Я снова беру Юстину за руку. Та холодна, я сжимаю ее, чтобы разогреть.
И тогда оказывается, что я неправ. Что мы вовсе не последние. Фигуры в капюшонах вырастают перед нами, и только сейчас я их узнаю: сперва узнаю Лукаша, брата Мацюся, потом – Рымека, дома у которого мы были после моего приезда, того набриолиненного толстяка, вместе с ними – худой торчок с неспокойной ногой, который был в «Андеграунде» с Кальтом, наверху. Они вырастают перед нами, как гангстеры из комиксов.
– Чего надо? – спрашивает их Гжесь.
– Счастливого праздника, – отвечает ему Рымек.
– Я был у Тобека, у цыган, – говорит Лукаш. – Я был у них. Хотят с тобой говорить.
– Со мной? – спрашивает Гжесь.
– Нет, с тобой, – говорит он и показывает на Юстину.
– О чем? – спрашивает та.
– Узнаешь. Хотят поговорить с журналисткой. Так он сказал. Завтра, – говорит Лукаш, проходит мимо и уходит в сторону костела. Худой и Рымек следуют за ним.
– Ах, и еще одно, – Лукаш поворачивается. – Гжесь, еще одно. Если что – у меня еще есть. Но немного. Я скоро сваливаю.
– О чем ты говоришь? – спрашивает Гжесь.
Лукаш, нервничая, разводит руками Видно, ему нужно использовать шифр, иначе не объяснить, что он хочет сказать, но он не понимает, какой именно.
– Спроси у отца, нужно ли ему еще. Но быстро, – повторяет Лукаш.
– Не знаю, о чем ты болтаешь, – говорит Гжесь.
– Ну и хуй с ним, если не знаешь, – пожимает плечами брат Мацюся.
– Возьми себя в руки, наркоша, – тихо говорит ему Гжесь, но так, чтобы тот услышал.

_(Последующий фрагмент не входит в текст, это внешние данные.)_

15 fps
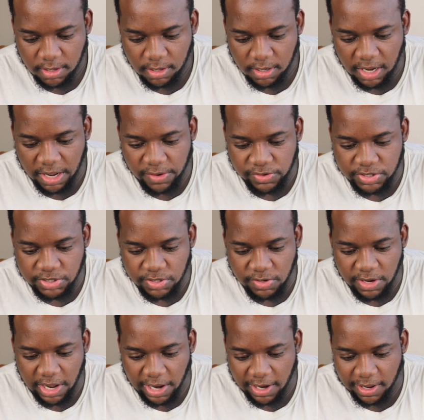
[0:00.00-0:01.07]
Nate, what you
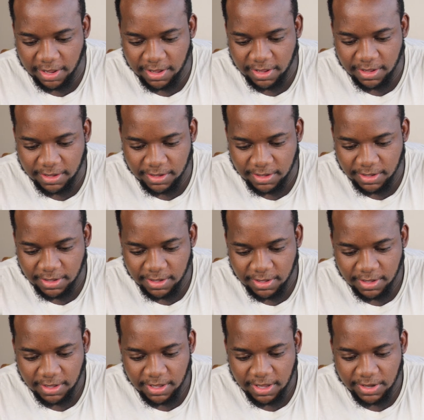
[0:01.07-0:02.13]
doing?
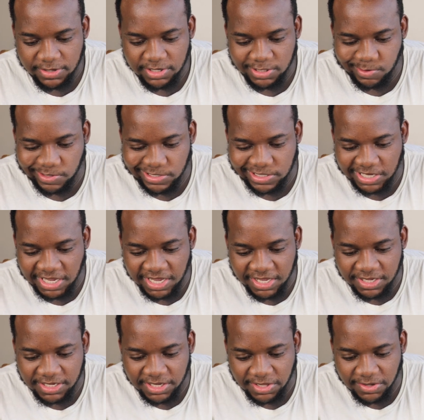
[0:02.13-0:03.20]
I just want to
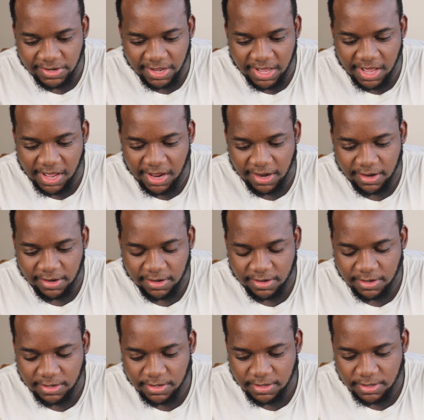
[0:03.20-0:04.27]
say, slow down.
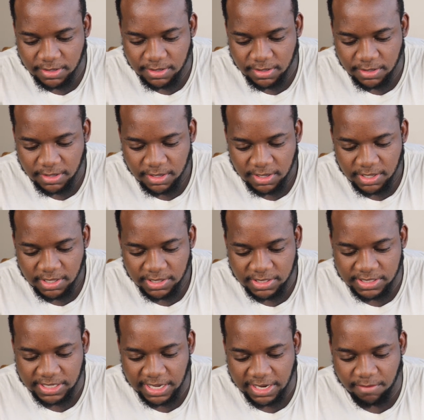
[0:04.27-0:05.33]

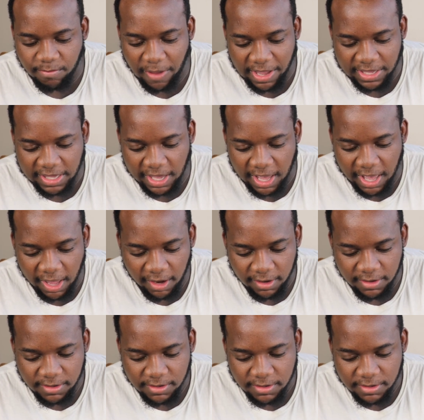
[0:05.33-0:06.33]
This ain't the backyard.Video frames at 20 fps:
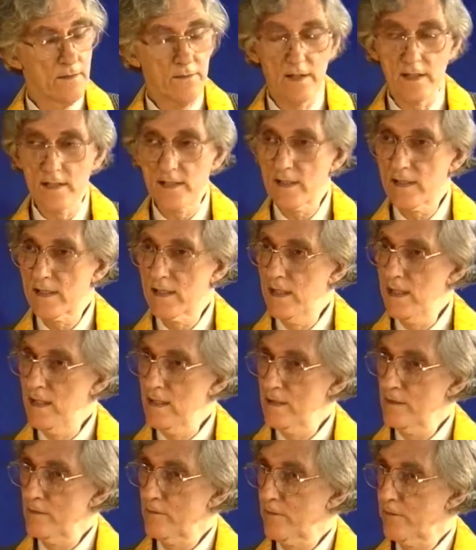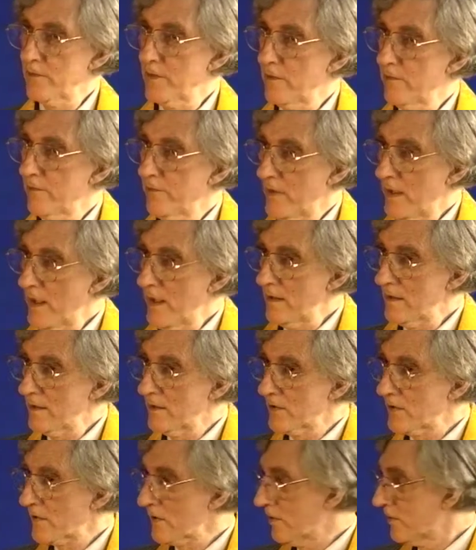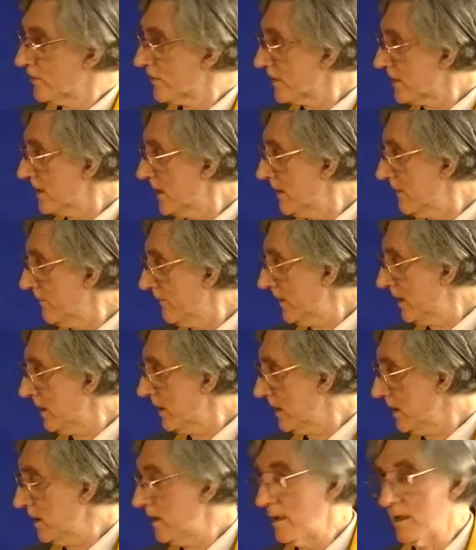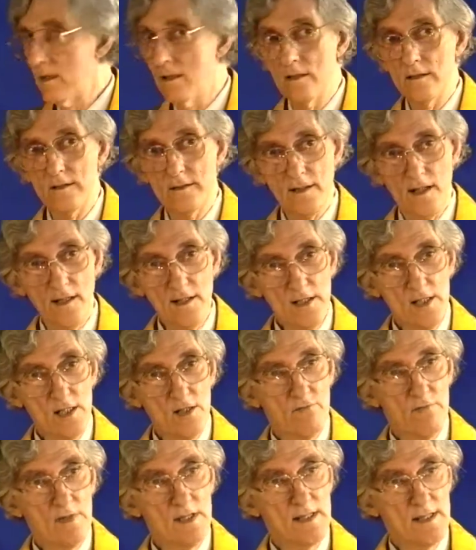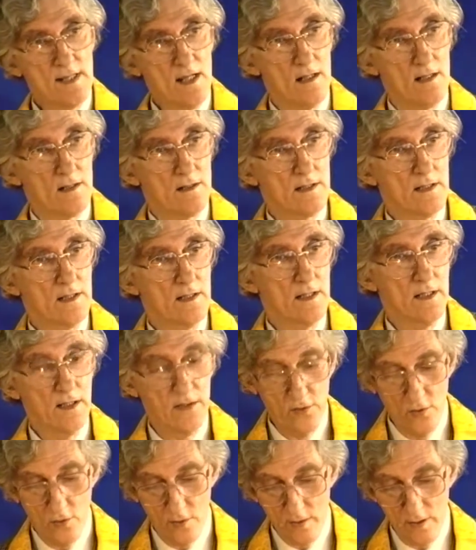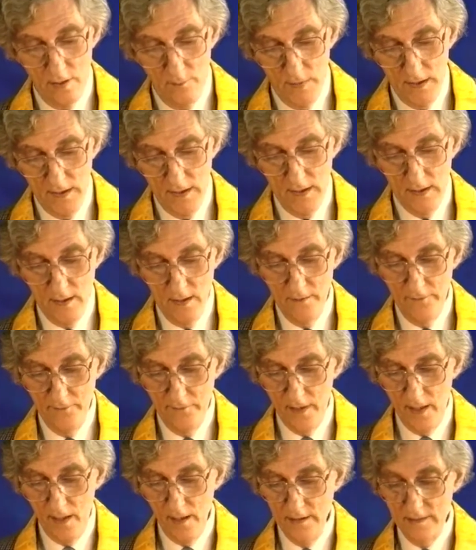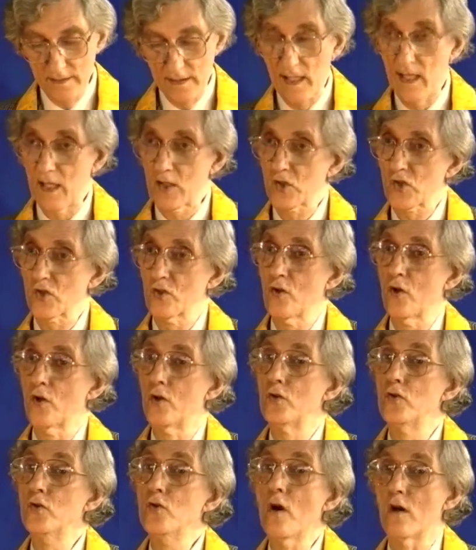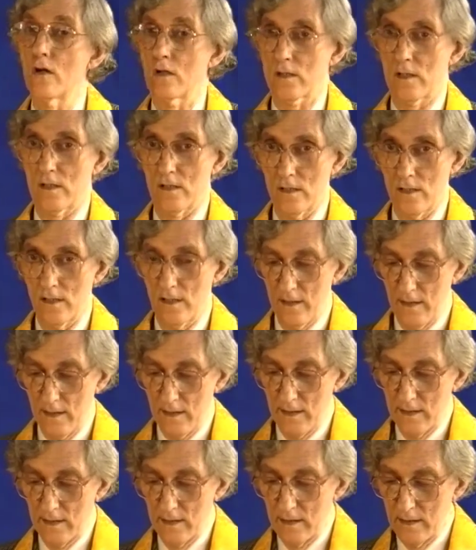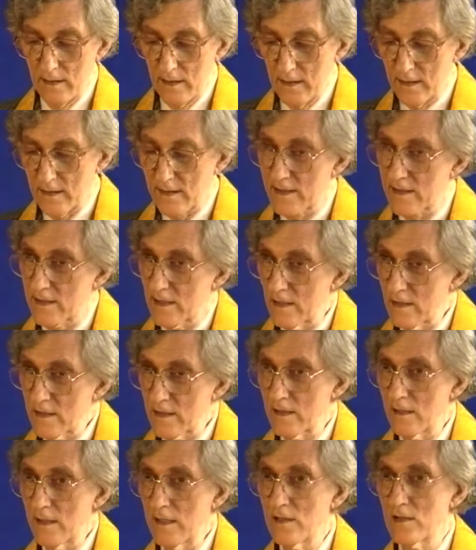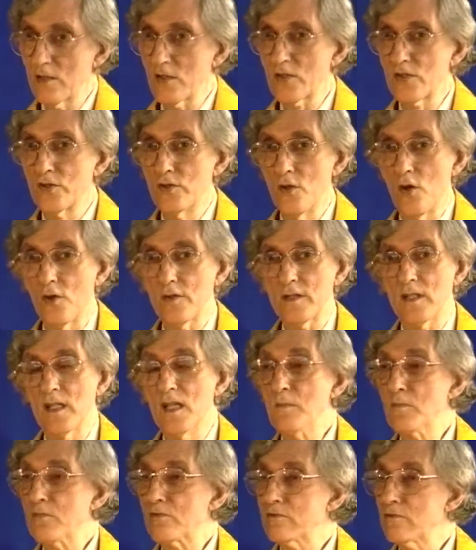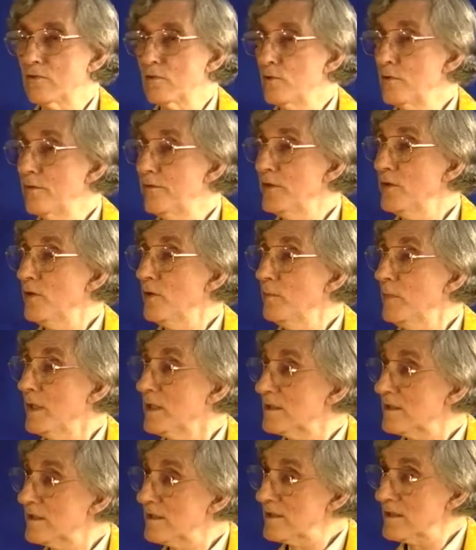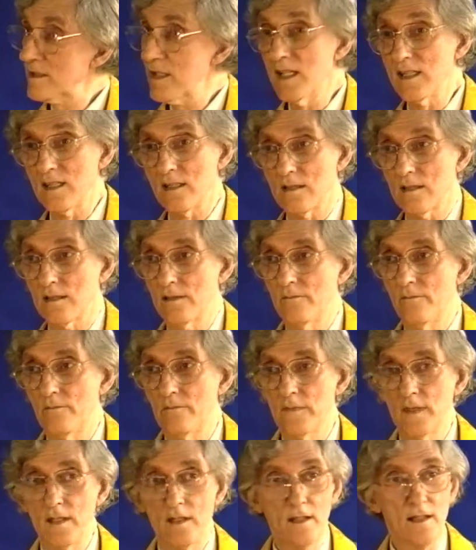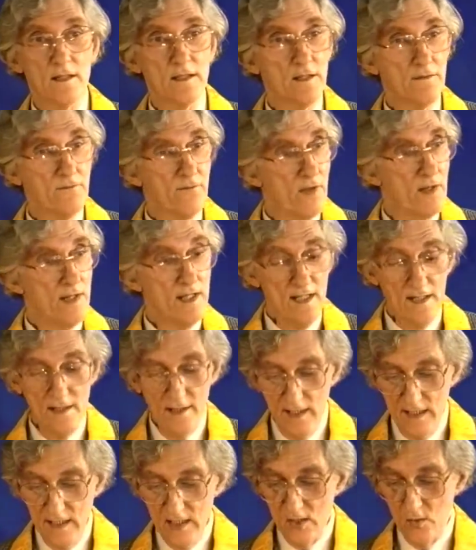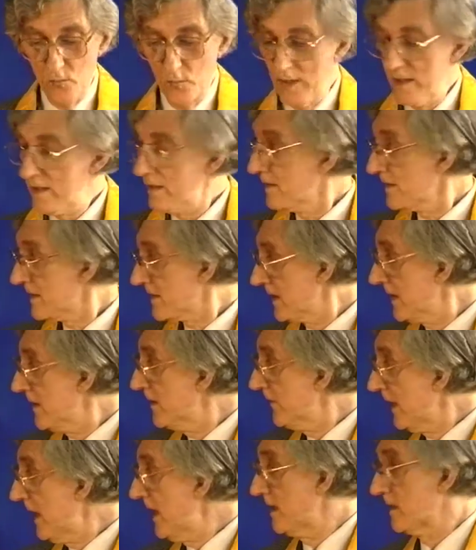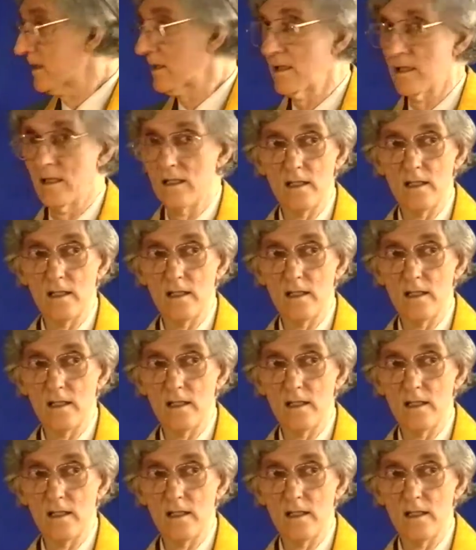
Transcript: the seeing of violence on TV does result in your committing a violent action or not, it certainly does not improve your mental state. At the very least, we can say that.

Худой оглядывается, хочет что-то сказать, наверняка «счастливого праздника», но молчит и исчезает в темноте.
Как и все остальное. Пение стихает. Мы остаемся одни.
– Пойдемте, – говорит Юстина.
– Не бойтесь, – говорит Гжесь, совершенно внезапно.
Снова лают собаки. Лают на Кусках. Слышно их аж здесь.
Мы – последние люди на земле.
Я вспоминаю только сейчас: я должен был вернуться домой в двадцать три ноль-ноль.
Двадцать три – это максимум, предел лимита. Хотя обычно – это двадцать два.
Порой я брал у Быля телефонную карточку, переделанный четвертак, и звонил из телефонного аппарата, установленного на стене «Врат», – и, естественно, всегда вокруг толпилась куча обдолбанных и орущих чуваков, и сквозь эту стену вопящих и пьяных морд я пытался объяснить матери, что я вернусь в двадцать три.
Порой мне удавалось, порой – нет. Но звонил я – всегда.
А сегодня не позвонил. И теперь было шесть утра.
– Я должен был прийти домой в двадцать три, – сказал я полицейскому, который сидел по ту сторону стола.
– Может, все еще можно исправить. Но тебе пришлось бы постараться, – сказал мне Трупак парой часов раньше. Когда он говорил это, я не смотрел на часы.